Another trend that emerges is that across the board GMO's bond funds (with exception of GUSTX) invest in much more riskier securities than my go-to bond benchmark of VBMFX. All of GMO's bond funds have had much largers drops during the panic of late 2008 than did VBMFX.
Another trend is that most of GMO's funds have tracked indices very closely over the recent years years. Unlike their performance during the 1980s and 1990s, their charts from recent years look exactly like the chart of corresponding index benchmarks, wiggle for wiggle so to speak. This is of course the expected behavior for any large fund that necessarily becomes a closet index funds as it runs out of "opportunities" and has to start investing in more and more companies. This trend dovetails with my earlier mention of apparent decline in skills of GMO's managers. You may find my Catch-22 of Active Mutual Funds post interesting as it discusses some of the same issues.
Nevertheless, despite these caveats and the apparent decline in GMO's ability to deliver alpha, its funds still performed impressively well overall. They beat their closest passive benchmarks more than half the time for all time periods examined.
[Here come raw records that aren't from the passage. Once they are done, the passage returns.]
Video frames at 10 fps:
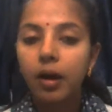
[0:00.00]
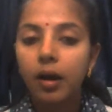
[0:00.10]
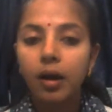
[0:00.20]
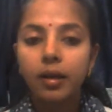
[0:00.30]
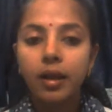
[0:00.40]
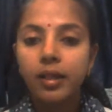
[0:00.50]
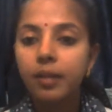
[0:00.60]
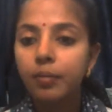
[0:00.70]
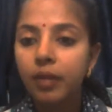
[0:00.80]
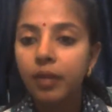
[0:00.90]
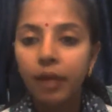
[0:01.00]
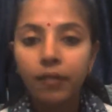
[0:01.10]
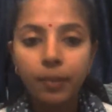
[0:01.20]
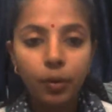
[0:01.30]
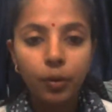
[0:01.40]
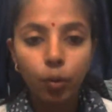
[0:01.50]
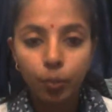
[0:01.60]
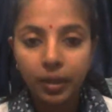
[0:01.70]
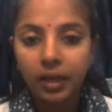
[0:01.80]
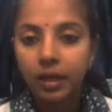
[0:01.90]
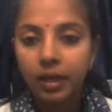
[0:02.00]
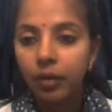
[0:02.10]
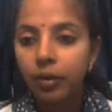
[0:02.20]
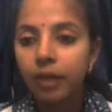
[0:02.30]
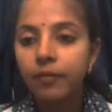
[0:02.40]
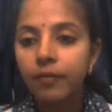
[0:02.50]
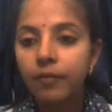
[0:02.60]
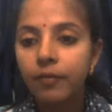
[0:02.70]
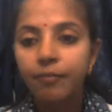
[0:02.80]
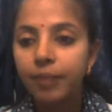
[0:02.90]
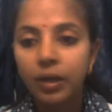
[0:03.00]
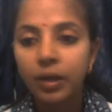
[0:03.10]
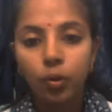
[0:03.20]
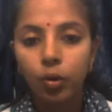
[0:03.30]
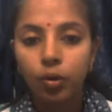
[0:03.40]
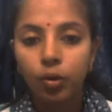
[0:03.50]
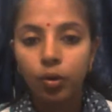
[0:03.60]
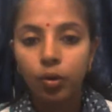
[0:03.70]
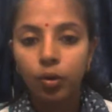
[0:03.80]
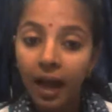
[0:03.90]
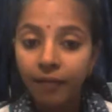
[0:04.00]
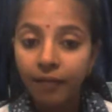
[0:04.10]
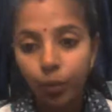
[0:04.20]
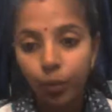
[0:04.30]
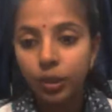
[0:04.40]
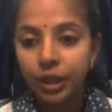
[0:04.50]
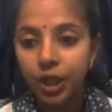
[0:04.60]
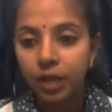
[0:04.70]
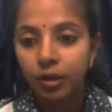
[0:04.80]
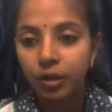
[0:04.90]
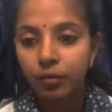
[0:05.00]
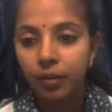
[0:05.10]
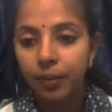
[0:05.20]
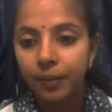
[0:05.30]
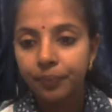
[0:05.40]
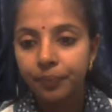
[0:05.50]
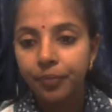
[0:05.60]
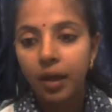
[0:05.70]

Nazim, there will be no been here. Okay, we have been known. No, we have known each other. It will be.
Would I invest with GMO now? Probably not. Beating benchmarks 60% of the time with assistance of higher risk bonds and probably non-zero survivorship bias, even for just the past 3 years is just not quite enough for me. The one exception I would make is if I were interested in investing in emerging country debt and had 8 figures to throw into GMO's GMCDX. It has had a truly impressive 19-year run, has a more-or-less reasonable for its asset class 0.64% expense ratio, has continued to deliver outstanding returns in the recent years, and simply has no passively managed equivalent. The $10,000,000 minimum initial investment does put a damper on it, however. But it does give me an idea to look more closely into both the history and future prospects of emerging countries debt investments.
Hi LTR,
ReplyDeleteI think this was done at my request. Thank you for all your effort. Thought I would lend a very small helping hand and point you toward the gold standard in survivorship bias-free information. CRSP. There may be a fee involved but just wanted to let you know.
http://www.crsp.com/products/mutual_funds.htm
Ah, thank you, I should have thought of CRSP for this. CRSP is a resource I have always ignored, even though I am aware of its influence. Probably because I assume that none of its data is freely available -- but I've never even checked if that is actually the case. Another thing for my to-do list.